*About this task*.
Images do not belong in the copy. Set down all the entries exactly.

*Data records*.

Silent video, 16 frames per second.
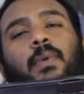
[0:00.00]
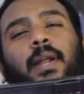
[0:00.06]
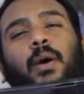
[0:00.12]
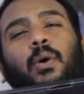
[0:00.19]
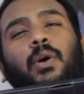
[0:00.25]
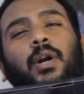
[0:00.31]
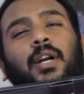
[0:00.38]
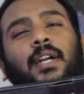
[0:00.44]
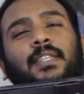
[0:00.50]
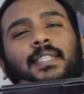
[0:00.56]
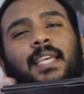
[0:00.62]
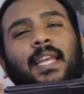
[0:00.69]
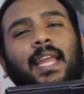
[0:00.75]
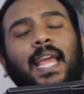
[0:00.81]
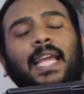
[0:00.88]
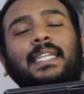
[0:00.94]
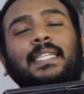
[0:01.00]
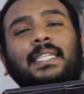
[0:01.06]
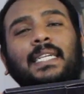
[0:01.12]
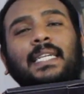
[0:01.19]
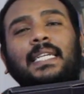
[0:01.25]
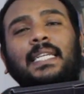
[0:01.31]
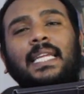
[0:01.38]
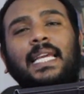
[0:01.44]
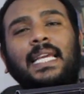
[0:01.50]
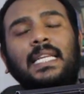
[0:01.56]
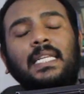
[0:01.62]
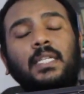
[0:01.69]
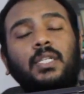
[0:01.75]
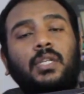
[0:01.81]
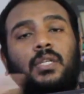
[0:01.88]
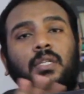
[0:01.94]
When I ordered it said
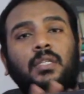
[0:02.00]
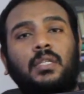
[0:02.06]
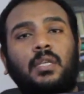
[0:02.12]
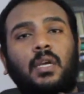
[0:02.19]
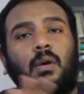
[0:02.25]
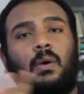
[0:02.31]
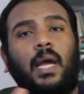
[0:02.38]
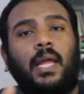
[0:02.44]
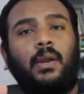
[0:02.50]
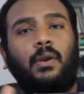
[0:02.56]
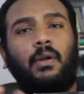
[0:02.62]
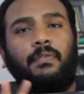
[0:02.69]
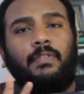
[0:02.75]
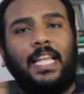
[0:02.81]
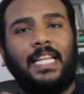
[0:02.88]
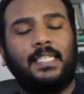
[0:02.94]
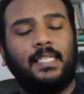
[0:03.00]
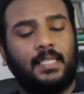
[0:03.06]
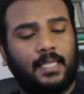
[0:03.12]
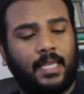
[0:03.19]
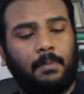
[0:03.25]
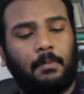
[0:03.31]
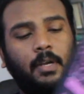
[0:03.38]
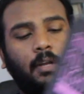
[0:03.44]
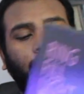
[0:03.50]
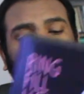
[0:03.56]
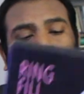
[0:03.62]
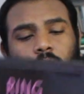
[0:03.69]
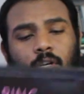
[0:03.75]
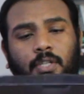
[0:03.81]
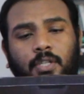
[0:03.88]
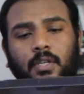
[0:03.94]
18-inch, so I don't know if that's the same
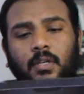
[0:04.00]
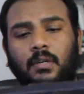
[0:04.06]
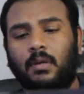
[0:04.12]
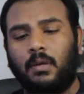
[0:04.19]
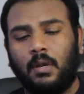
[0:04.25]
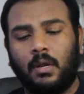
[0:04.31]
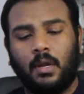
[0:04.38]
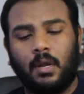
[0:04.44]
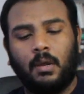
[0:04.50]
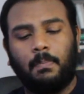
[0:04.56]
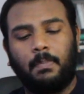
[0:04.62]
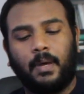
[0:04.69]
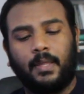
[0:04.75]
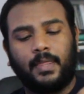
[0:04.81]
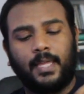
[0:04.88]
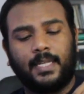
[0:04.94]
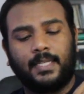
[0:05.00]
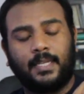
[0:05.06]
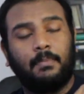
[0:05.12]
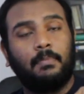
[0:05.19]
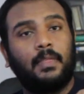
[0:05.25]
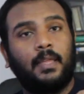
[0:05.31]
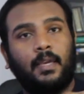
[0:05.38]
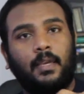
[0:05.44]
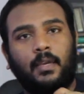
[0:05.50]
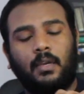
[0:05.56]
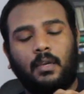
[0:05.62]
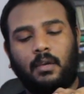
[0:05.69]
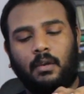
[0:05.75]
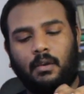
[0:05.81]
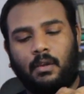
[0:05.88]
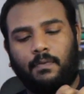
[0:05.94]
conversion, but that's
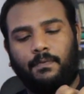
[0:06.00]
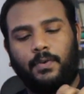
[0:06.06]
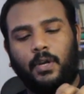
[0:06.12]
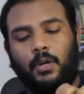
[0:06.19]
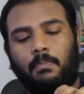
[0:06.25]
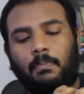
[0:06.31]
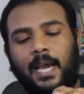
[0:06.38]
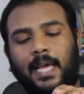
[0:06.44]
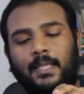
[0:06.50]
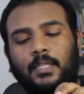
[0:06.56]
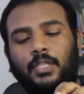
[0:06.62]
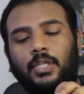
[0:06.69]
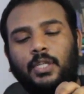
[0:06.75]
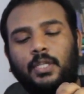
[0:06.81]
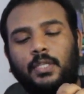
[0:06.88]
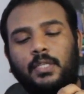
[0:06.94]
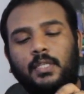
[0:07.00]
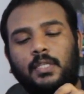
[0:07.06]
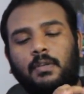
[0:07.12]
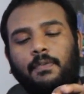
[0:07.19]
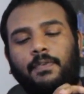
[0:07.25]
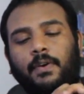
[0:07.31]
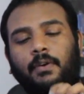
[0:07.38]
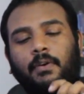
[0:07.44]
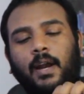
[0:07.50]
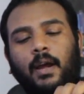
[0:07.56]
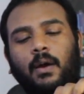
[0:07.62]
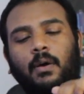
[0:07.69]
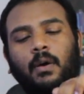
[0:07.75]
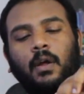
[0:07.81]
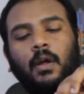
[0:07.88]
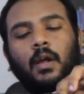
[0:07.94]
something for you math geniuses to figure
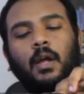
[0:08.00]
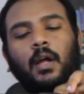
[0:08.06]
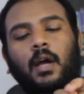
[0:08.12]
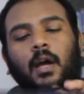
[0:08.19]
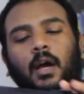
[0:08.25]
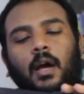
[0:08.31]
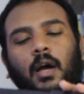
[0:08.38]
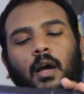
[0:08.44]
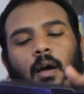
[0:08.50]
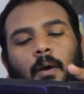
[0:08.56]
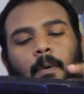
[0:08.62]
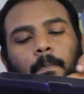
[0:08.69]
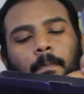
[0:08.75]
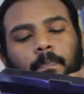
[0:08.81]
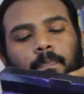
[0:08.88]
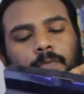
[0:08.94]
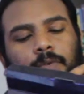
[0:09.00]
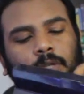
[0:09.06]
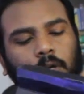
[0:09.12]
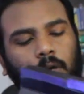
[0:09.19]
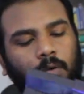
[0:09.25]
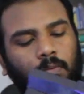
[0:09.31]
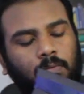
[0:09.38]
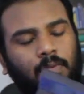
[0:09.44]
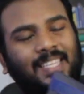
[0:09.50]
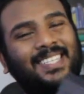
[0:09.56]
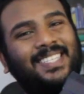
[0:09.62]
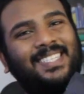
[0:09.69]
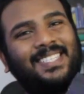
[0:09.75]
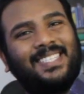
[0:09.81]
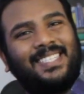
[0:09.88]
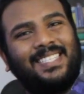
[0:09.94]
out. So
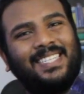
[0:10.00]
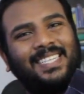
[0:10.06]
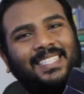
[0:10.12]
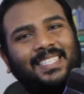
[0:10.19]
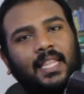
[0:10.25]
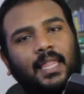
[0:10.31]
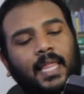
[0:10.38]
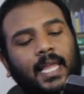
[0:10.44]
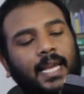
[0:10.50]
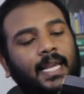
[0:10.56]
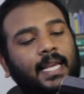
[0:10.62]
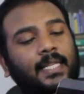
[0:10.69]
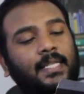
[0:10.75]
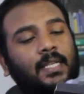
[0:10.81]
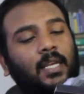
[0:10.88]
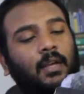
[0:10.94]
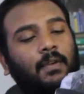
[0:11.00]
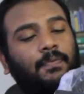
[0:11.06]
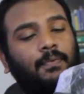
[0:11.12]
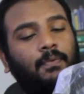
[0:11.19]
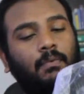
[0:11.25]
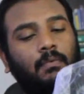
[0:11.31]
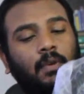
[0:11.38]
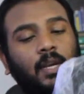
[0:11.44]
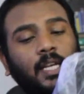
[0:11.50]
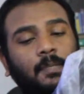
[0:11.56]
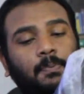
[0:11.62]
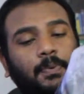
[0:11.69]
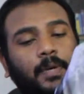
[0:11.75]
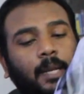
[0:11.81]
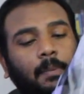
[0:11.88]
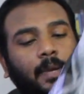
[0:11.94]
this is the light itself.
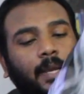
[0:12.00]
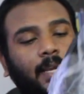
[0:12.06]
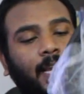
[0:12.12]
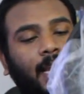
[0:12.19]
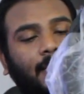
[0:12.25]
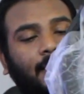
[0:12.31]
It's pretty big.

*Result of the exercise*.
Silent video, 16 frames per second.
[0:00.00]
[0:00.06]
[0:00.12]
[0:00.19]
[0:00.25]
[0:00.31]
[0:00.38]
[0:00.44]
[0:00.50]
[0:00.56]
[0:00.62]
[0:00.69]
[0:00.75]
[0:00.81]
[0:00.88]
[0:00.94]
[0:01.00]
[0:01.06]
[0:01.12]
[0:01.19]
[0:01.25]
[0:01.31]
[0:01.38]
[0:01.44]
[0:01.50]
[0:01.56]
[0:01.62]
[0:01.69]
[0:01.75]
[0:01.81]
[0:01.88]
[0:01.94]
When I ordered it said
[0:02.00]
[0:02.06]
[0:02.12]
[0:02.19]
[0:02.25]
[0:02.31]
[0:02.38]
[0:02.44]
[0:02.50]
[0:02.56]
[0:02.62]
[0:02.69]
[0:02.75]
[0:02.81]
[0:02.88]
[0:02.94]
[0:03.00]
[0:03.06]
[0:03.12]
[0:03.19]
[0:03.25]
[0:03.31]
[0:03.38]
[0:03.44]
[0:03.50]
[0:03.56]
[0:03.62]
[0:03.69]
[0:03.75]
[0:03.81]
[0:03.88]
[0:03.94]
18-inch, so I don't know if that's the same
[0:04.00]
[0:04.06]
[0:04.12]
[0:04.19]
[0:04.25]
[0:04.31]
[0:04.38]
[0:04.44]
[0:04.50]
[0:04.56]
[0:04.62]
[0:04.69]
[0:04.75]
[0:04.81]
[0:04.88]
[0:04.94]
[0:05.00]
[0:05.06]
[0:05.12]
[0:05.19]
[0:05.25]
[0:05.31]
[0:05.38]
[0:05.44]
[0:05.50]
[0:05.56]
[0:05.62]
[0:05.69]
[0:05.75]
[0:05.81]
[0:05.88]
[0:05.94]
conversion, but that's
[0:06.00]
[0:06.06]
[0:06.12]
[0:06.19]
[0:06.25]
[0:06.31]
[0:06.38]
[0:06.44]
[0:06.50]
[0:06.56]
[0:06.62]
[0:06.69]
[0:06.75]
[0:06.81]
[0:06.88]
[0:06.94]
[0:07.00]
[0:07.06]
[0:07.12]
[0:07.19]
[0:07.25]
[0:07.31]
[0:07.38]
[0:07.44]
[0:07.50]
[0:07.56]
[0:07.62]
[0:07.69]
[0:07.75]
[0:07.81]
[0:07.88]
[0:07.94]
something for you math geniuses to figure
[0:08.00]
[0:08.06]
[0:08.12]
[0:08.19]
[0:08.25]
[0:08.31]
[0:08.38]
[0:08.44]
[0:08.50]
[0:08.56]
[0:08.62]
[0:08.69]
[0:08.75]
[0:08.81]
[0:08.88]
[0:08.94]
[0:09.00]
[0:09.06]
[0:09.12]
[0:09.19]
[0:09.25]
[0:09.31]
[0:09.38]
[0:09.44]
[0:09.50]
[0:09.56]
[0:09.62]
[0:09.69]
[0:09.75]
[0:09.81]
[0:09.88]
[0:09.94]
out. So
[0:10.00]
[0:10.06]
[0:10.12]
[0:10.19]
[0:10.25]
[0:10.31]
[0:10.38]
[0:10.44]
[0:10.50]
[0:10.56]
[0:10.62]
[0:10.69]
[0:10.75]
[0:10.81]
[0:10.88]
[0:10.94]
[0:11.00]
[0:11.06]
[0:11.12]
[0:11.19]
[0:11.25]
[0:11.31]
[0:11.38]
[0:11.44]
[0:11.50]
[0:11.56]
[0:11.62]
[0:11.69]
[0:11.75]
[0:11.81]
[0:11.88]
[0:11.94]
this is the light itself.
[0:12.00]
[0:12.06]
[0:12.12]
[0:12.19]
[0:12.25]
[0:12.31]
It's pretty big.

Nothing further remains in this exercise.